I read The American Way of Eating: Undercover at Walmart, Applebee’s, Farm Fields and the Dinner Table for my Undercover Reporting class and so, like with any class reading, I expected to do the bare minimum of actual reading. (I realize this makes me seem like a grade A slacker, but the “Do All Readings” bullet on my yearly list of goals has never gotten crossed off. It’s just the way it is.) Instead, I ended up glued to this book, which tells the story of one woman’s venture into the world of American eating.
Tracie McMillan, a food writer and journalist, went undercover to discover how food goes from the farm to the average American dinner table and along the way, uncovered another side of food: labor.
It’s not so much the health statistics, grocery store history, or income disparities that interested me in McMillan’s book, but the amazing first-hand reporting she did as a food laborer in America. Working in the farms, McMillan experienced pain, heat stroke and the inexplicable kindness of immigrant workers who need to be seen and heard but are too often ignored and taken advantage of. Working at Walmart, she discovered the hopelessness that comes from minimum wage: working night after night and barely making it. And working at Applebee’s she discovered something that I discovered that summer I spent as a hostess at Olive Garden: firstly, that your body will never forgive you for the hours on your feet, and secondly, that absolutely nothing about that “fresh” meal the restaurants advertise is actually fresh.

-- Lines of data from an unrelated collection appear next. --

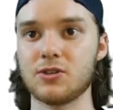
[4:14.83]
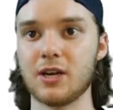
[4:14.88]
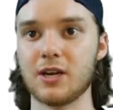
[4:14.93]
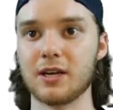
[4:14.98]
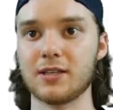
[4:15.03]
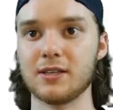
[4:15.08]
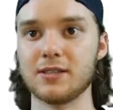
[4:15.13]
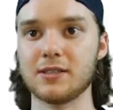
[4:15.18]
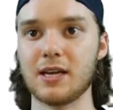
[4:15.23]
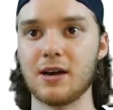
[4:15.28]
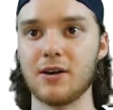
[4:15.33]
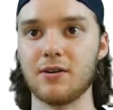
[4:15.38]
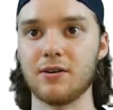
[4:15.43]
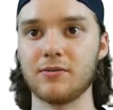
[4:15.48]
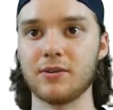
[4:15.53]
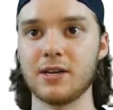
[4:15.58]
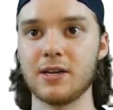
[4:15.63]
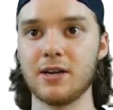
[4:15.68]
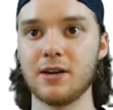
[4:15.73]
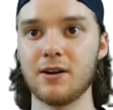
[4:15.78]
check this out
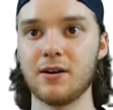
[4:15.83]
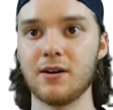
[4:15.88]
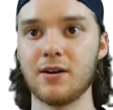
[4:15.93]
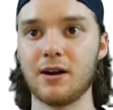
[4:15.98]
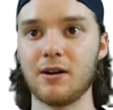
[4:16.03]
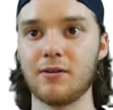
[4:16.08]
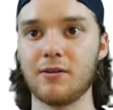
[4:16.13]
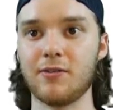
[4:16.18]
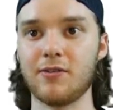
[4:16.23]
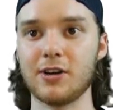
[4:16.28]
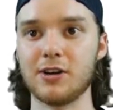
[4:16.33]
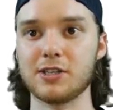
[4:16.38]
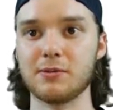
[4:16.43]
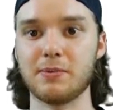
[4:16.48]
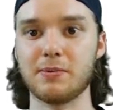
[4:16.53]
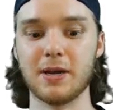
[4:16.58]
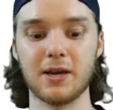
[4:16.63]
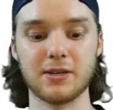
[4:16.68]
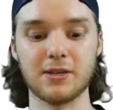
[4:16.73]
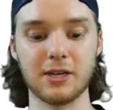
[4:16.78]
over here, and I'll refresh
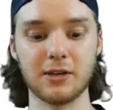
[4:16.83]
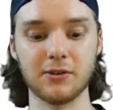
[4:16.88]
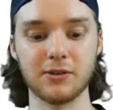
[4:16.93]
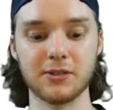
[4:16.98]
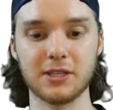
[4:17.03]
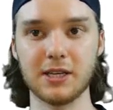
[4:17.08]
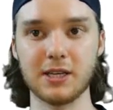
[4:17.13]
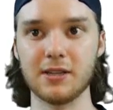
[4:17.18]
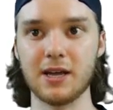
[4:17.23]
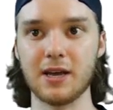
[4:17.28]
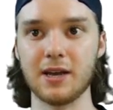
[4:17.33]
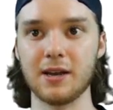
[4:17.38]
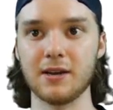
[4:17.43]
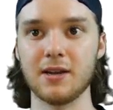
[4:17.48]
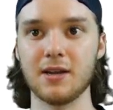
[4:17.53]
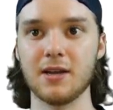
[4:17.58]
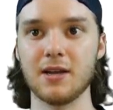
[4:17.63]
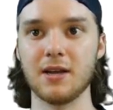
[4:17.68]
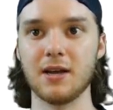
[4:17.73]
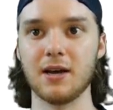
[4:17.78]
the page, and you'll see
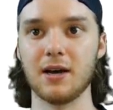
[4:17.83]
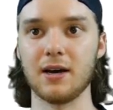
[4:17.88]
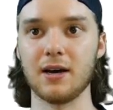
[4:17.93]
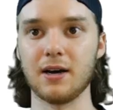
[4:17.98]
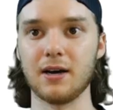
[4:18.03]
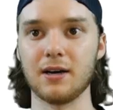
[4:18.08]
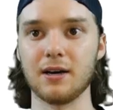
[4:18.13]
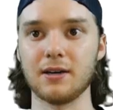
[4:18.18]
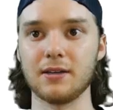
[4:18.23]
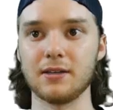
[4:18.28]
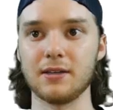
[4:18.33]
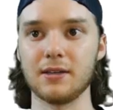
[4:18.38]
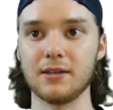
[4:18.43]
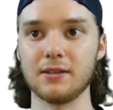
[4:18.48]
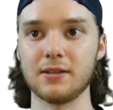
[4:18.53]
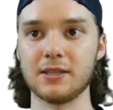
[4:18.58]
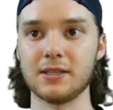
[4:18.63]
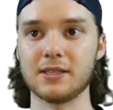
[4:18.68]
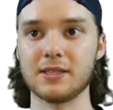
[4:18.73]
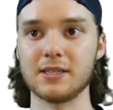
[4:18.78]
that
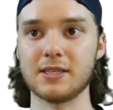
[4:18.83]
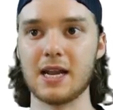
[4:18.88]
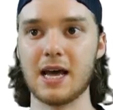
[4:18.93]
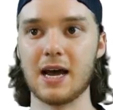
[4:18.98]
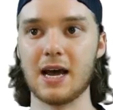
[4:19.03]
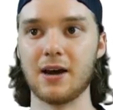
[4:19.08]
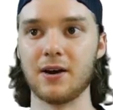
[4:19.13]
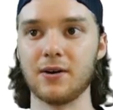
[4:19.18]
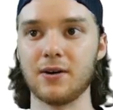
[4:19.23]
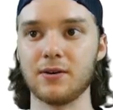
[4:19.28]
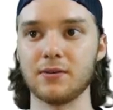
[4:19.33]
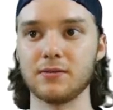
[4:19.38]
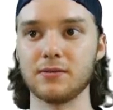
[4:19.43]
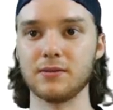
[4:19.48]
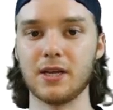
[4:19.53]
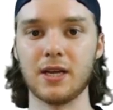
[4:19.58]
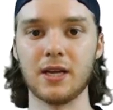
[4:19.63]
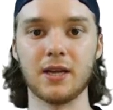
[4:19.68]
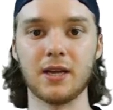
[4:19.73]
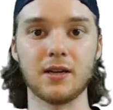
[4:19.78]
this is
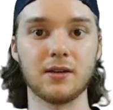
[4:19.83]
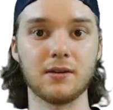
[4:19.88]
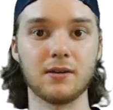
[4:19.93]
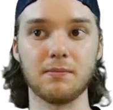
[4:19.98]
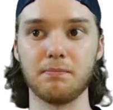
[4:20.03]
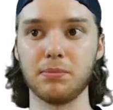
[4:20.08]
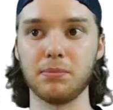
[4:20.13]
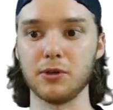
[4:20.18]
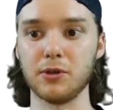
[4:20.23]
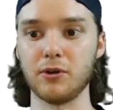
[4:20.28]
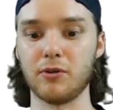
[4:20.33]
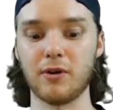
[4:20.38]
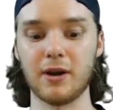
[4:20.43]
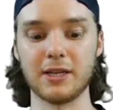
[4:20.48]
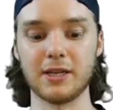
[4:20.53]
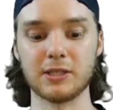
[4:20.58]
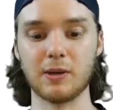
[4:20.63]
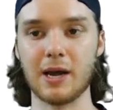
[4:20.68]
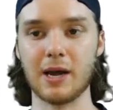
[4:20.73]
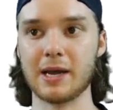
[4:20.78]
now in blue,
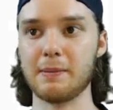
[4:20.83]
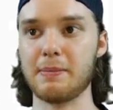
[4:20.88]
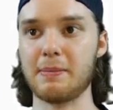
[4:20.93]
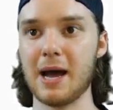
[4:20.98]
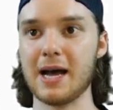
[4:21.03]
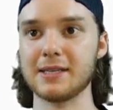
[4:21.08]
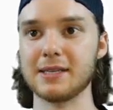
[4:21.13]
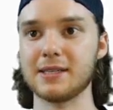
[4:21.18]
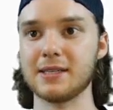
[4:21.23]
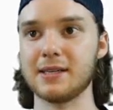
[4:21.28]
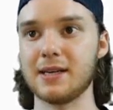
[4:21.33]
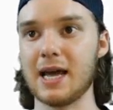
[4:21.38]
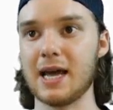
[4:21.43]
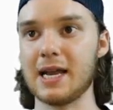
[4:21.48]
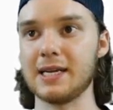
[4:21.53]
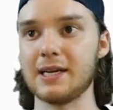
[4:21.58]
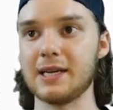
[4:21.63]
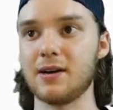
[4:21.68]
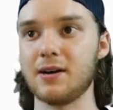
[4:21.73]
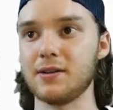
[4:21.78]
right? So I could pass in
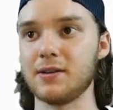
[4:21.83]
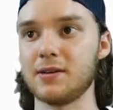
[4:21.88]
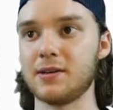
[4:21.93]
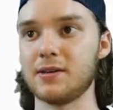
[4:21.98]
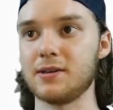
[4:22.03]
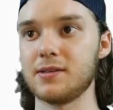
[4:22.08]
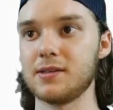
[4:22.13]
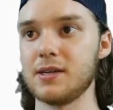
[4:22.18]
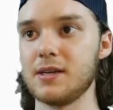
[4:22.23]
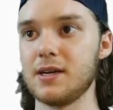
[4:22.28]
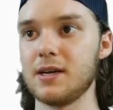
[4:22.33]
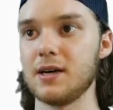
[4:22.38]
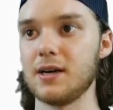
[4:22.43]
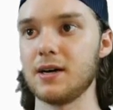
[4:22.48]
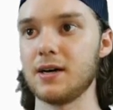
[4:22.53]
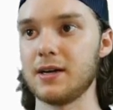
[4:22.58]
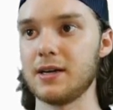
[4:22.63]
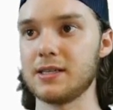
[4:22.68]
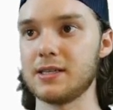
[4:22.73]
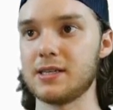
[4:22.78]
any color
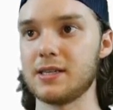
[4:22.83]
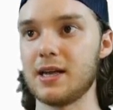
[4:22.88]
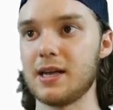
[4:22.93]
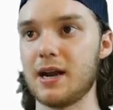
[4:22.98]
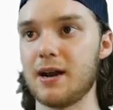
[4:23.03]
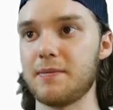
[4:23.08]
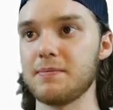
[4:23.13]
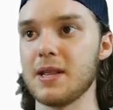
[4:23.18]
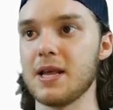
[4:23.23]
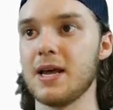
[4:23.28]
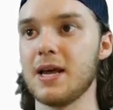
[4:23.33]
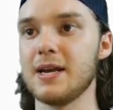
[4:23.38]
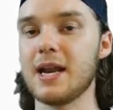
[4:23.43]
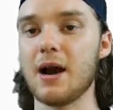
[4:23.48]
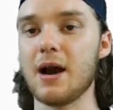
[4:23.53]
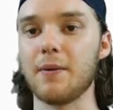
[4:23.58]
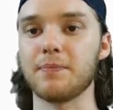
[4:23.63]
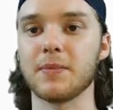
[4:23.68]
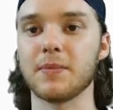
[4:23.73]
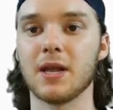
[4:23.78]
into there.
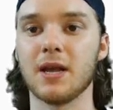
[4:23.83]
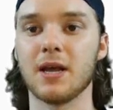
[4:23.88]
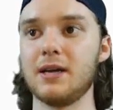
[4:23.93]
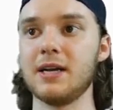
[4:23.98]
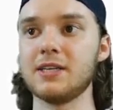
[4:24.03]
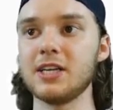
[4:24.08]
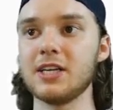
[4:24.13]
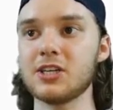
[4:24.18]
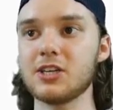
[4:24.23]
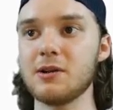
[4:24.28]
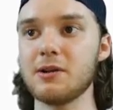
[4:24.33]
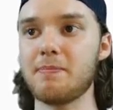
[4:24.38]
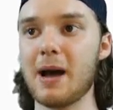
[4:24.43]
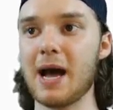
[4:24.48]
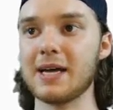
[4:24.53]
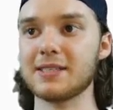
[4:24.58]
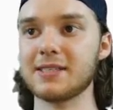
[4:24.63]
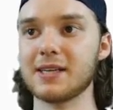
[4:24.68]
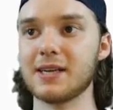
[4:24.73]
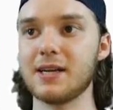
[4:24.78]
Now, in addition to
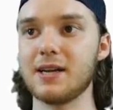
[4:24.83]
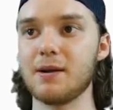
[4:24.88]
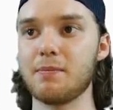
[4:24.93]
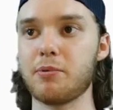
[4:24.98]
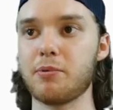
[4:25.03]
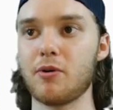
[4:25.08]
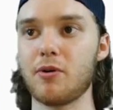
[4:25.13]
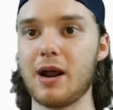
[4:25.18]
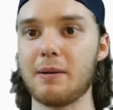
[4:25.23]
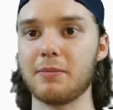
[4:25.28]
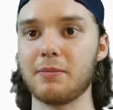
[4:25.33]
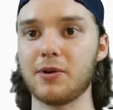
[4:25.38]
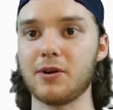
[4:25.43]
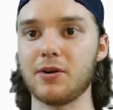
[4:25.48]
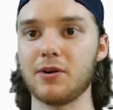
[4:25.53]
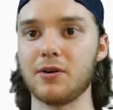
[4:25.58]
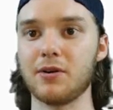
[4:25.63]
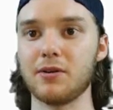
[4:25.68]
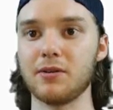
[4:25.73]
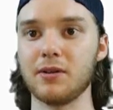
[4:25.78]
passing in a
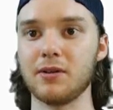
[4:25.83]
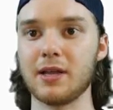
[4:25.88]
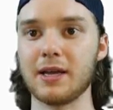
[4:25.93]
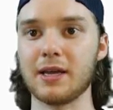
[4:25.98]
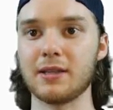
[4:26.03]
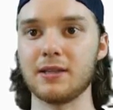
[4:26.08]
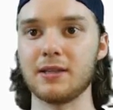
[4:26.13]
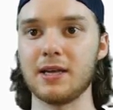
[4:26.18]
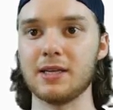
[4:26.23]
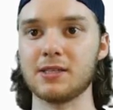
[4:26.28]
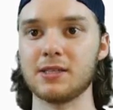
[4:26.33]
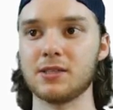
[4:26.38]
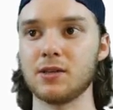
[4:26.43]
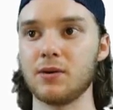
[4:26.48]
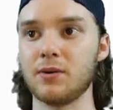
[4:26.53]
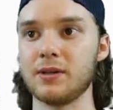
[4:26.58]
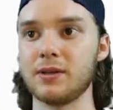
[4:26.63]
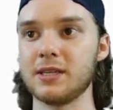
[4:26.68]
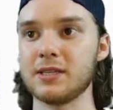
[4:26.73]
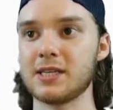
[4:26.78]
parameter like this,
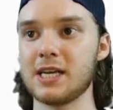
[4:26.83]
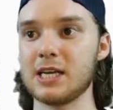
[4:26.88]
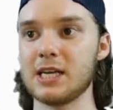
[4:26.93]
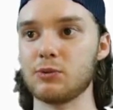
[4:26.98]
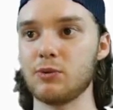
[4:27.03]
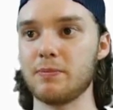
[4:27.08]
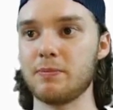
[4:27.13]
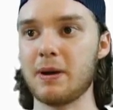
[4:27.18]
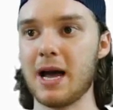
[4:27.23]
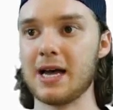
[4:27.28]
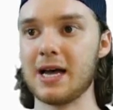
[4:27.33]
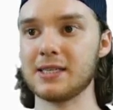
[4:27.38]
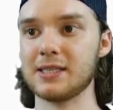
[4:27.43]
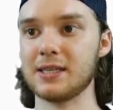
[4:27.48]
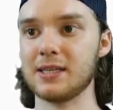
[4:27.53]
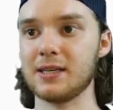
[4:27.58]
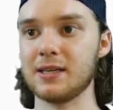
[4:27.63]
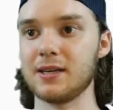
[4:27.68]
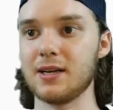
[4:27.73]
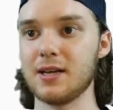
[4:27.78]
so in this case we
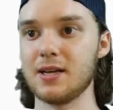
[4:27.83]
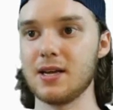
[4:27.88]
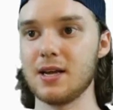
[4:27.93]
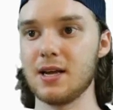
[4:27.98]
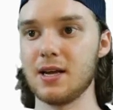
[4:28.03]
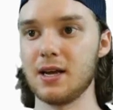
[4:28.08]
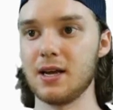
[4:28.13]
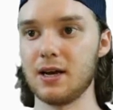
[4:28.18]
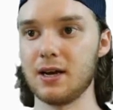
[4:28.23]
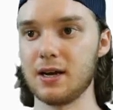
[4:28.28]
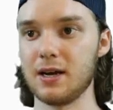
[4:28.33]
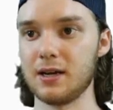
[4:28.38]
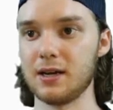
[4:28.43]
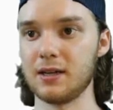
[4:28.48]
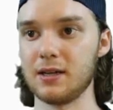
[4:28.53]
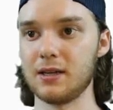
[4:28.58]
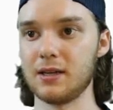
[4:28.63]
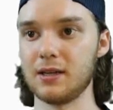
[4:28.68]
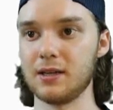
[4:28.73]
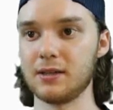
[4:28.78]
passed in
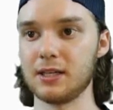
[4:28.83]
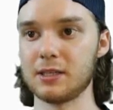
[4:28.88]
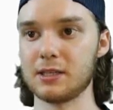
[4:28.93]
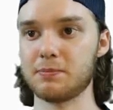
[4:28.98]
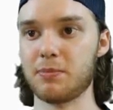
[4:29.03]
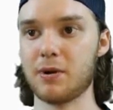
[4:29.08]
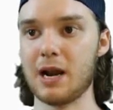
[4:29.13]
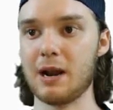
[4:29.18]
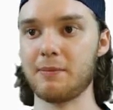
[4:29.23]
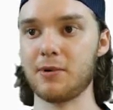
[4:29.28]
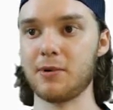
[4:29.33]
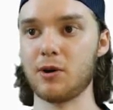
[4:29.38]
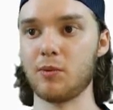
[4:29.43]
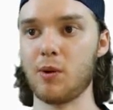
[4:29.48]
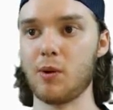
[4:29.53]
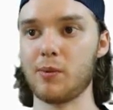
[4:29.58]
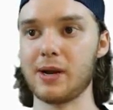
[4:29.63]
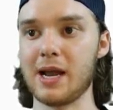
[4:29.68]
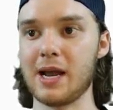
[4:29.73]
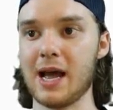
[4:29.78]
this
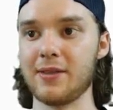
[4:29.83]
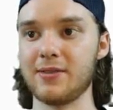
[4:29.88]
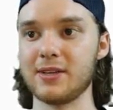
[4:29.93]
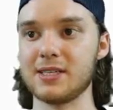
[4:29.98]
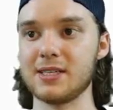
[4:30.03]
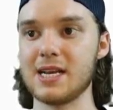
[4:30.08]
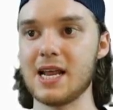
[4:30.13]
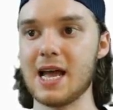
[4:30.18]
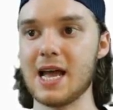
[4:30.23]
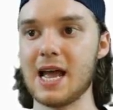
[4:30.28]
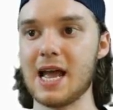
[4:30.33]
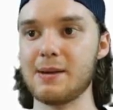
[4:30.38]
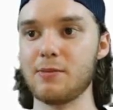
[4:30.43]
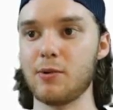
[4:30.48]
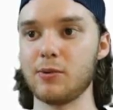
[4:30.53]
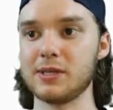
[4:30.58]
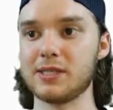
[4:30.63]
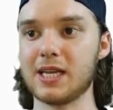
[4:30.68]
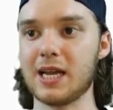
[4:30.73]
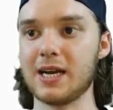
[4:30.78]
parameter where we had this
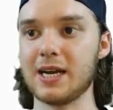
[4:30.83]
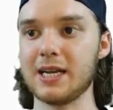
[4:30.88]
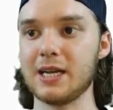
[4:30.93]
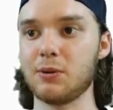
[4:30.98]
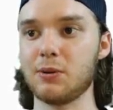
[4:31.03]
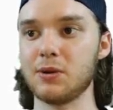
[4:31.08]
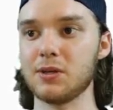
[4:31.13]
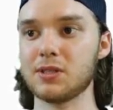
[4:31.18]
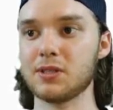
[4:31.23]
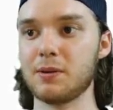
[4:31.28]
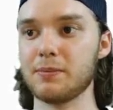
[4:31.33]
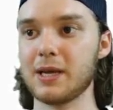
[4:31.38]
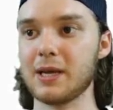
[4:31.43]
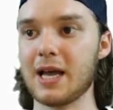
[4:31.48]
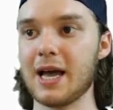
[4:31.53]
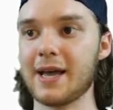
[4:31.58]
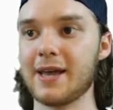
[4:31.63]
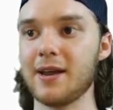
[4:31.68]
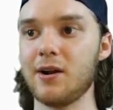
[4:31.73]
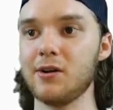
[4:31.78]
name and we set it equal to
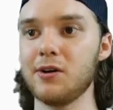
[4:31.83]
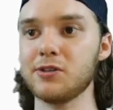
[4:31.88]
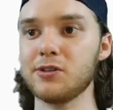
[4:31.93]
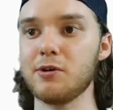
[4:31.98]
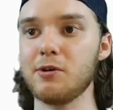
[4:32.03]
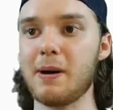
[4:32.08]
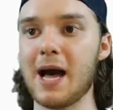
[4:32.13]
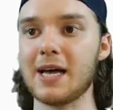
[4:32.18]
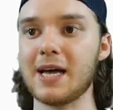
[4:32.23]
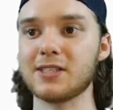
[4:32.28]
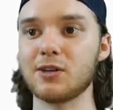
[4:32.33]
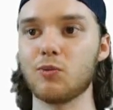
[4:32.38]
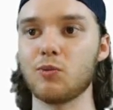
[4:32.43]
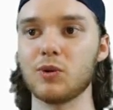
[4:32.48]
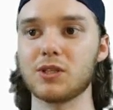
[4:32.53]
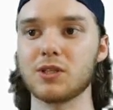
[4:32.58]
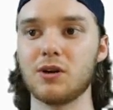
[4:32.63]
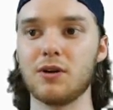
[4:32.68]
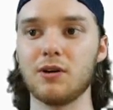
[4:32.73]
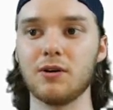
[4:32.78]
something, I can also pass
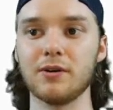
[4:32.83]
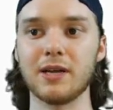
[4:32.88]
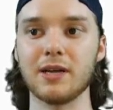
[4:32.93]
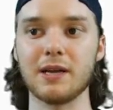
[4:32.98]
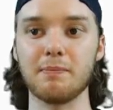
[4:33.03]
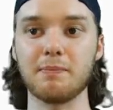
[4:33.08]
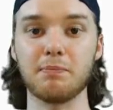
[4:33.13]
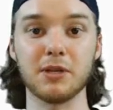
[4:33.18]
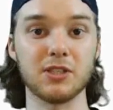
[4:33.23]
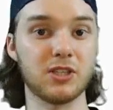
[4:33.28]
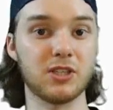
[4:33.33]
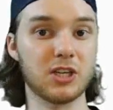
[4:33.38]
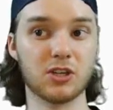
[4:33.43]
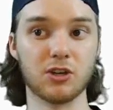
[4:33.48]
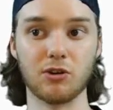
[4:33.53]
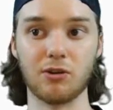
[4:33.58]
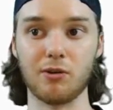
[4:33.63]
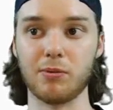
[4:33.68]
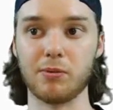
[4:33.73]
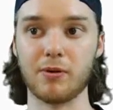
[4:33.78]
in what's called a
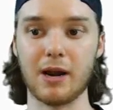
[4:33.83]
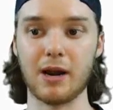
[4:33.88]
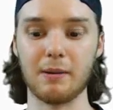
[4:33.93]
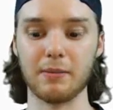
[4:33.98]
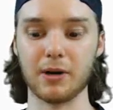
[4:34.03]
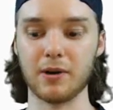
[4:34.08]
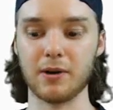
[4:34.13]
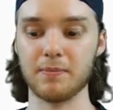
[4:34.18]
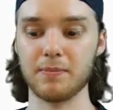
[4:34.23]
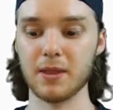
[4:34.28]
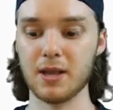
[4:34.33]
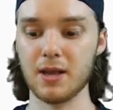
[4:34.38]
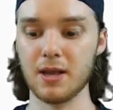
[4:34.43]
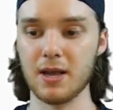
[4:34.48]
positional parameter.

Of course, having worked minimum wage jobs before, I could identify with McMillan pretty well. When she came to speak in my class, I asked her who she wrote this book for, since most Americans already work at Walmart or in similar jobs, and she replied that this book was for those upper class Americans who’ve never “worked a shitty job.”
For her intended audience, McMillan’s writing is extremely successful. She explain why it’s impossible to “vote with your fork” if you only make minimum wage, getting rid of the idea that people struggling with eating healthy are just lazy. And most importantly, she stimulates compassion for the people who help America to survive, but who often deal with the worst labor conditions.